• Task: The output must start at the line containing "[00:12:03.29 to 00:12:04.29]" in the records below and stop at the last line, matching each line exactly and leaving out every picture.

• Records for the task:
Segment Open
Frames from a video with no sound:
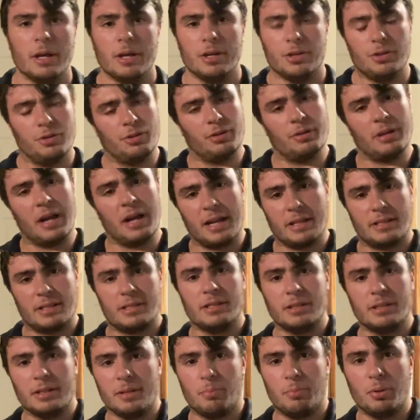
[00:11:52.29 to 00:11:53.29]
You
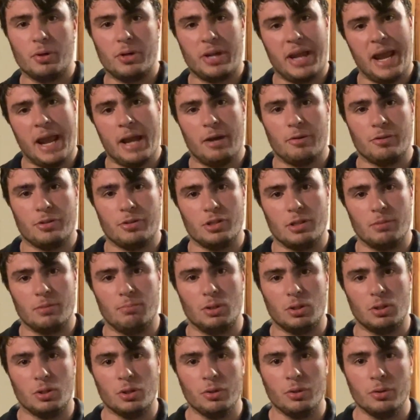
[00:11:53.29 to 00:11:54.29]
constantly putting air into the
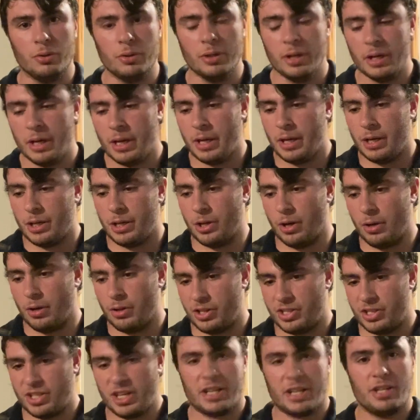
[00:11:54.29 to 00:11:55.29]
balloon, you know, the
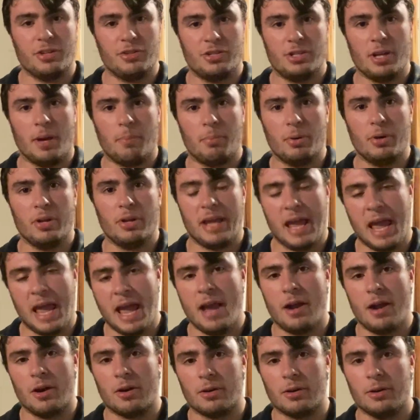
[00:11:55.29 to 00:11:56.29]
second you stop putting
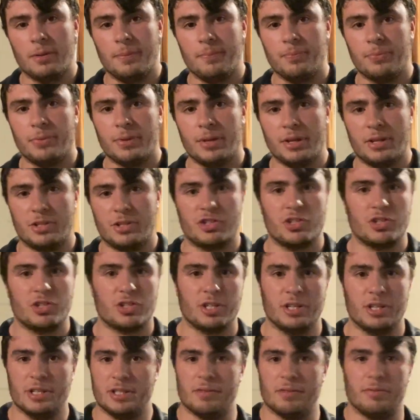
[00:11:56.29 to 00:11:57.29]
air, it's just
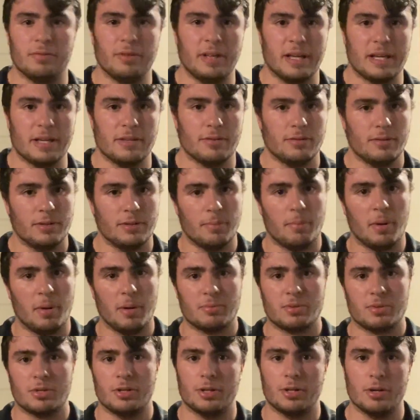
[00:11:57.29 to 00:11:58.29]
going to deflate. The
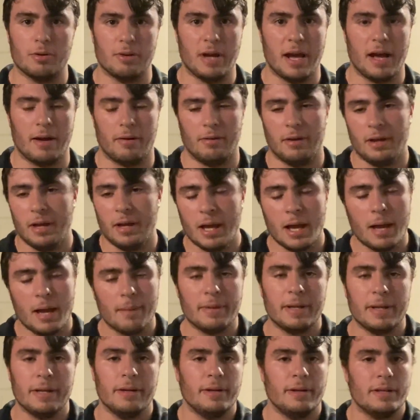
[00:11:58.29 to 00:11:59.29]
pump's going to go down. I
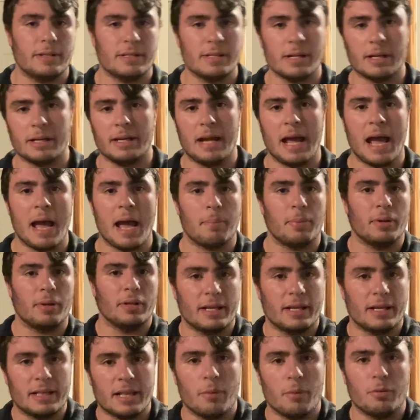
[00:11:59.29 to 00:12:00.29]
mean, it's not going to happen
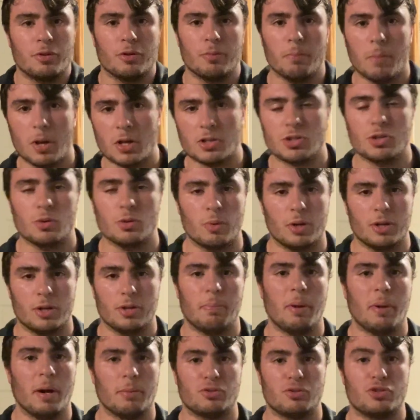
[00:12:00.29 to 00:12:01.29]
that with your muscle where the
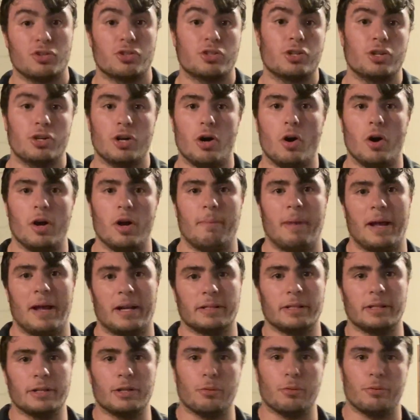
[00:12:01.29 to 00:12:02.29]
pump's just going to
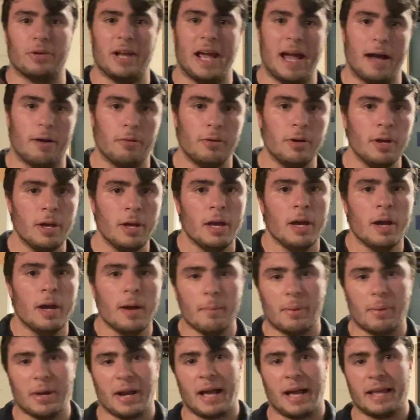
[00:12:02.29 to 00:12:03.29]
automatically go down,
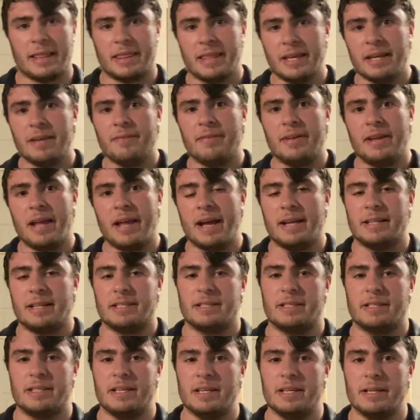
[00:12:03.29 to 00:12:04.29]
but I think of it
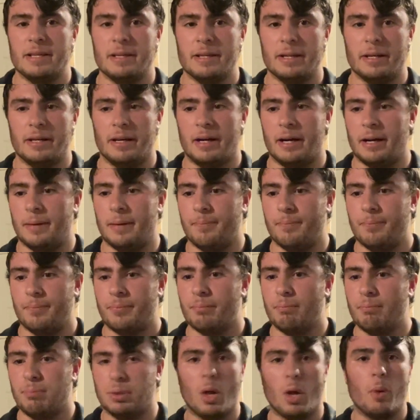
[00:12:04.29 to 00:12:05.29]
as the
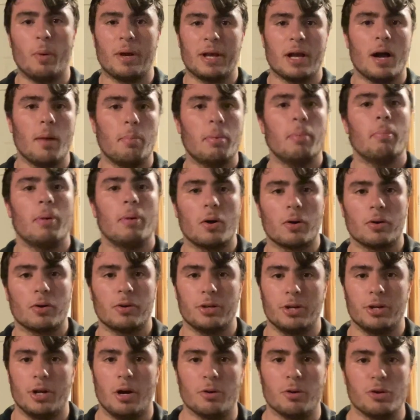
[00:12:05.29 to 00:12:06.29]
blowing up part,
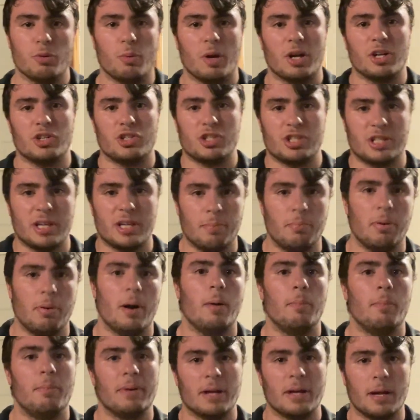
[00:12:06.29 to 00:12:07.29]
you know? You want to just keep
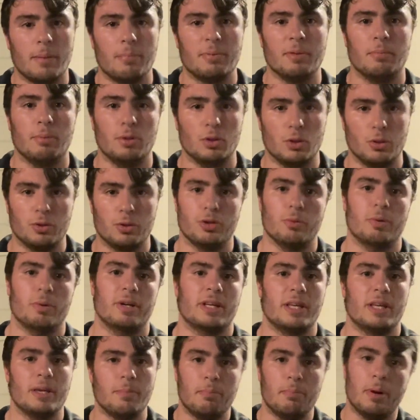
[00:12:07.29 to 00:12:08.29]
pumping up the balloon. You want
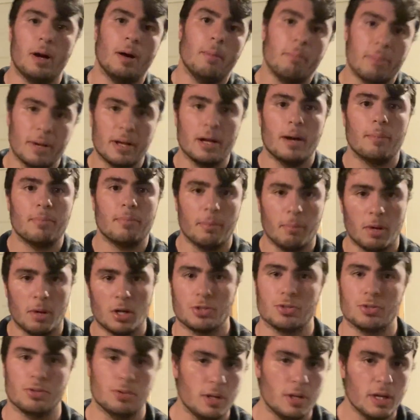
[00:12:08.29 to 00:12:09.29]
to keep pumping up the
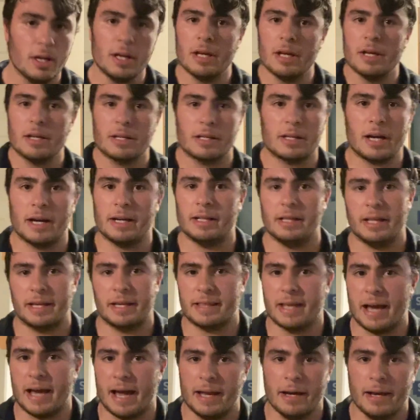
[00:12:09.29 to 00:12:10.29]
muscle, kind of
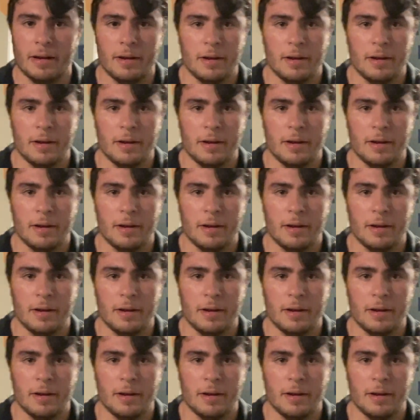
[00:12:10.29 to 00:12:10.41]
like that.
Segment Closed
• Answer to this task:
[00:12:03.29 to 00:12:04.29]
but I think of it
[00:12:04.29 to 00:12:05.29]
as the
[00:12:05.29 to 00:12:06.29]
blowing up part,
[00:12:06.29 to 00:12:07.29]
you know? You want to just keep
[00:12:07.29 to 00:12:08.29]
pumping up the balloon. You want
[00:12:08.29 to 00:12:09.29]
to keep pumping up the
[00:12:09.29 to 00:12:10.29]
muscle, kind of
[00:12:10.29 to 00:12:10.41]
like that.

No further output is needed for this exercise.